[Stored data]
——————————

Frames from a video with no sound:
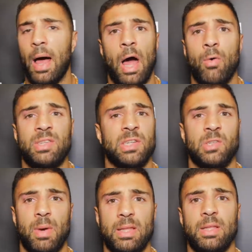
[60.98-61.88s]
I was
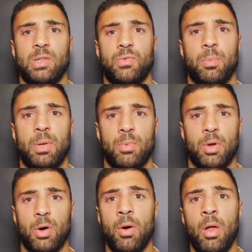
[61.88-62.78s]
expecting this from him. You
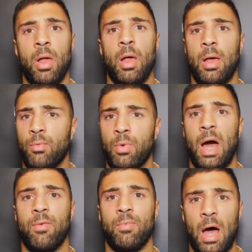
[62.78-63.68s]
know, we
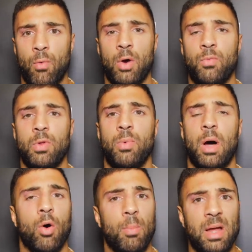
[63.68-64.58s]
have I worked with
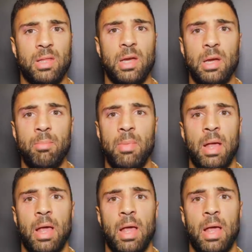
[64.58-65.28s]
my whole my team,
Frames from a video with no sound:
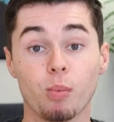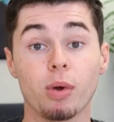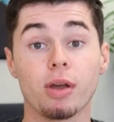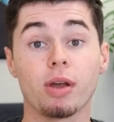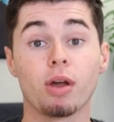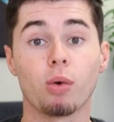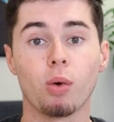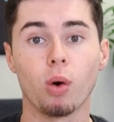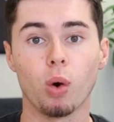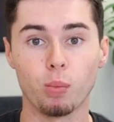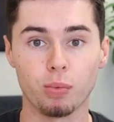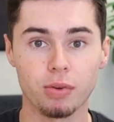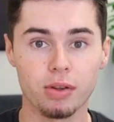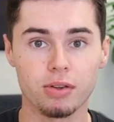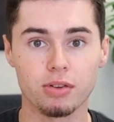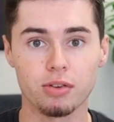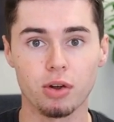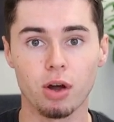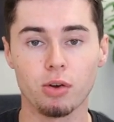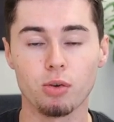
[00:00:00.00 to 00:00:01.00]
When you open
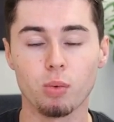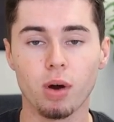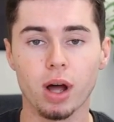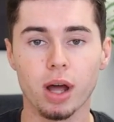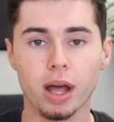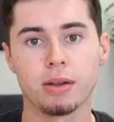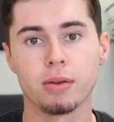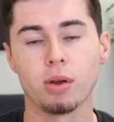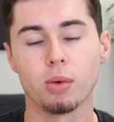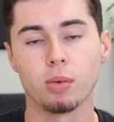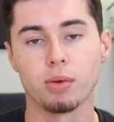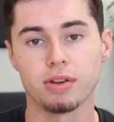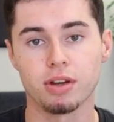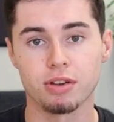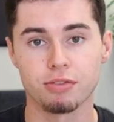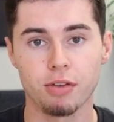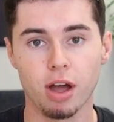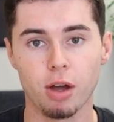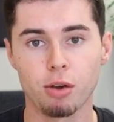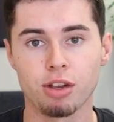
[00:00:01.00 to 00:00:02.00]
the software, you will
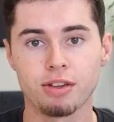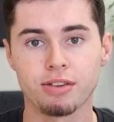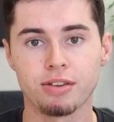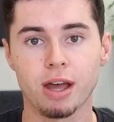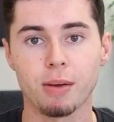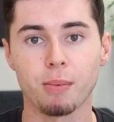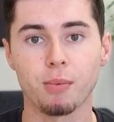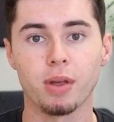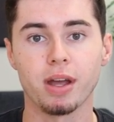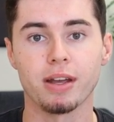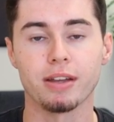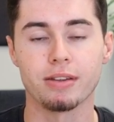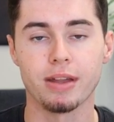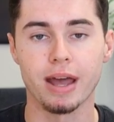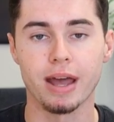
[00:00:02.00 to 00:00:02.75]
see various templates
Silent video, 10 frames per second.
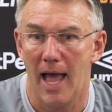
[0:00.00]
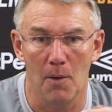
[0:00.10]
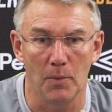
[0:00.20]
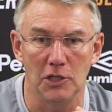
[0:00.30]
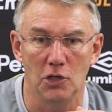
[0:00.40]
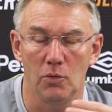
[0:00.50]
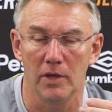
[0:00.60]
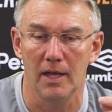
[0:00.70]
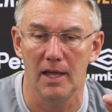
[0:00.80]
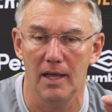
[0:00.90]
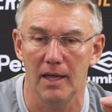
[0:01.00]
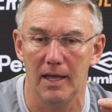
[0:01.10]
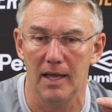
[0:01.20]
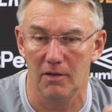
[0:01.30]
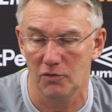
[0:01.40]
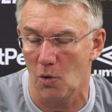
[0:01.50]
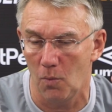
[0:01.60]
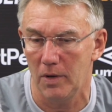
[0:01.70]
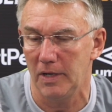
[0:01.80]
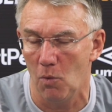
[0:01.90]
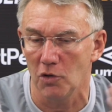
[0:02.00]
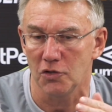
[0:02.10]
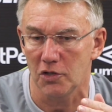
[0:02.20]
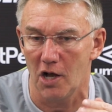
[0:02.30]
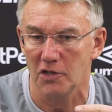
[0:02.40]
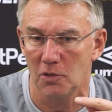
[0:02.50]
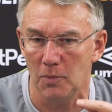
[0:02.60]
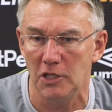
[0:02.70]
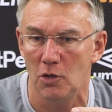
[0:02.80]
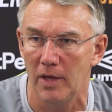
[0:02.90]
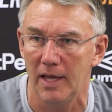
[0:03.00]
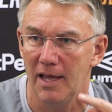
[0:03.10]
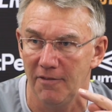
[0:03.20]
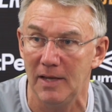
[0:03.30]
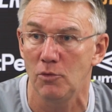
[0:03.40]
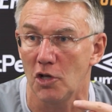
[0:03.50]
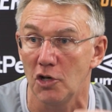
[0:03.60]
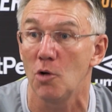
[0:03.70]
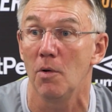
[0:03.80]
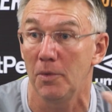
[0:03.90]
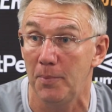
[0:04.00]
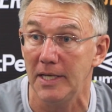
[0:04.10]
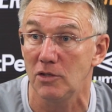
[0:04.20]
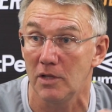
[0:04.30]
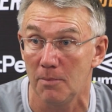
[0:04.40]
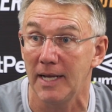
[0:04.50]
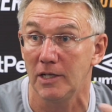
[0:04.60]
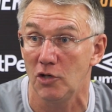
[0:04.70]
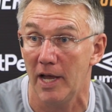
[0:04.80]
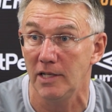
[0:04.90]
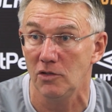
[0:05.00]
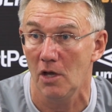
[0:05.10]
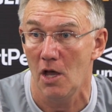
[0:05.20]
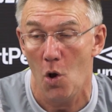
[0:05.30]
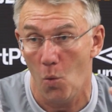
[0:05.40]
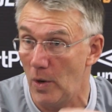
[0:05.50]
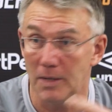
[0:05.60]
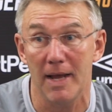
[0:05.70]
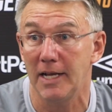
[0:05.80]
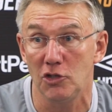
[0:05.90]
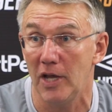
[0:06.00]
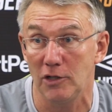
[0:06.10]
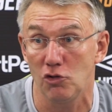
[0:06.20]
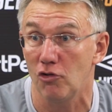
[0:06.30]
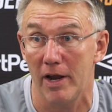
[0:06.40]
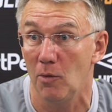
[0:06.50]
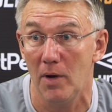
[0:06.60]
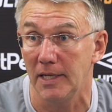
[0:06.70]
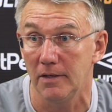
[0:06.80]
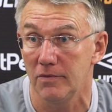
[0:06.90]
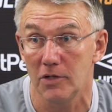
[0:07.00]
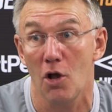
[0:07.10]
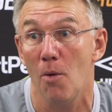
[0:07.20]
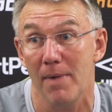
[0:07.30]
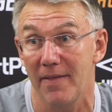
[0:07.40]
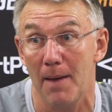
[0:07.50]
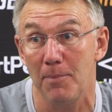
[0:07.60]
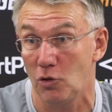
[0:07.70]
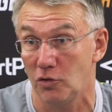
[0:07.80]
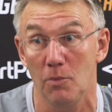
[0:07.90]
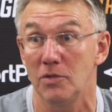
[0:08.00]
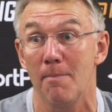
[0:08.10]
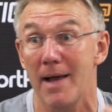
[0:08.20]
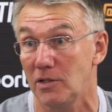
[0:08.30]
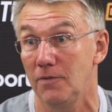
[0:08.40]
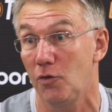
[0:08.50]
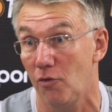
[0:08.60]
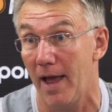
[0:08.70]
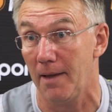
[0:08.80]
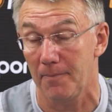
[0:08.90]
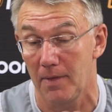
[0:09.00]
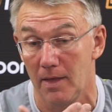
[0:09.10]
And we knew that, so he wasn't starting, we knew that if he was going to come on the pitch and then make a change, we'd make a change straight away to combat that, because it was a massive threat.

——————————

» **Work task**: All records must be output exactly as they are, except for the pictures, which are left out.

» **Solution**:
Frames from a video with no sound:
[60.98-61.88s]
I was
[61.88-62.78s]
expecting this from him. You
[62.78-63.68s]
know, we
[63.68-64.58s]
have I worked with
[64.58-65.28s]
my whole my team,
Frames from a video with no sound:
[00:00:00.00 to 00:00:01.00]
When you open
[00:00:01.00 to 00:00:02.00]
the software, you will
[00:00:02.00 to 00:00:02.75]
see various templates
Silent video, 10 frames per second.
[0:00.00]
[0:00.10]
[0:00.20]
[0:00.30]
[0:00.40]
[0:00.50]
[0:00.60]
[0:00.70]
[0:00.80]
[0:00.90]
[0:01.00]
[0:01.10]
[0:01.20]
[0:01.30]
[0:01.40]
[0:01.50]
[0:01.60]
[0:01.70]
[0:01.80]
[0:01.90]
[0:02.00]
[0:02.10]
[0:02.20]
[0:02.30]
[0:02.40]
[0:02.50]
[0:02.60]
[0:02.70]
[0:02.80]
[0:02.90]
[0:03.00]
[0:03.10]
[0:03.20]
[0:03.30]
[0:03.40]
[0:03.50]
[0:03.60]
[0:03.70]
[0:03.80]
[0:03.90]
[0:04.00]
[0:04.10]
[0:04.20]
[0:04.30]
[0:04.40]
[0:04.50]
[0:04.60]
[0:04.70]
[0:04.80]
[0:04.90]
[0:05.00]
[0:05.10]
[0:05.20]
[0:05.30]
[0:05.40]
[0:05.50]
[0:05.60]
[0:05.70]
[0:05.80]
[0:05.90]
[0:06.00]
[0:06.10]
[0:06.20]
[0:06.30]
[0:06.40]
[0:06.50]
[0:06.60]
[0:06.70]
[0:06.80]
[0:06.90]
[0:07.00]
[0:07.10]
[0:07.20]
[0:07.30]
[0:07.40]
[0:07.50]
[0:07.60]
[0:07.70]
[0:07.80]
[0:07.90]
[0:08.00]
[0:08.10]
[0:08.20]
[0:08.30]
[0:08.40]
[0:08.50]
[0:08.60]
[0:08.70]
[0:08.80]
[0:08.90]
[0:09.00]
[0:09.10]
And we knew that, so he wasn't starting, we knew that if he was going to come on the pitch and then make a change, we'd make a change straight away to combat that, because it was a massive threat.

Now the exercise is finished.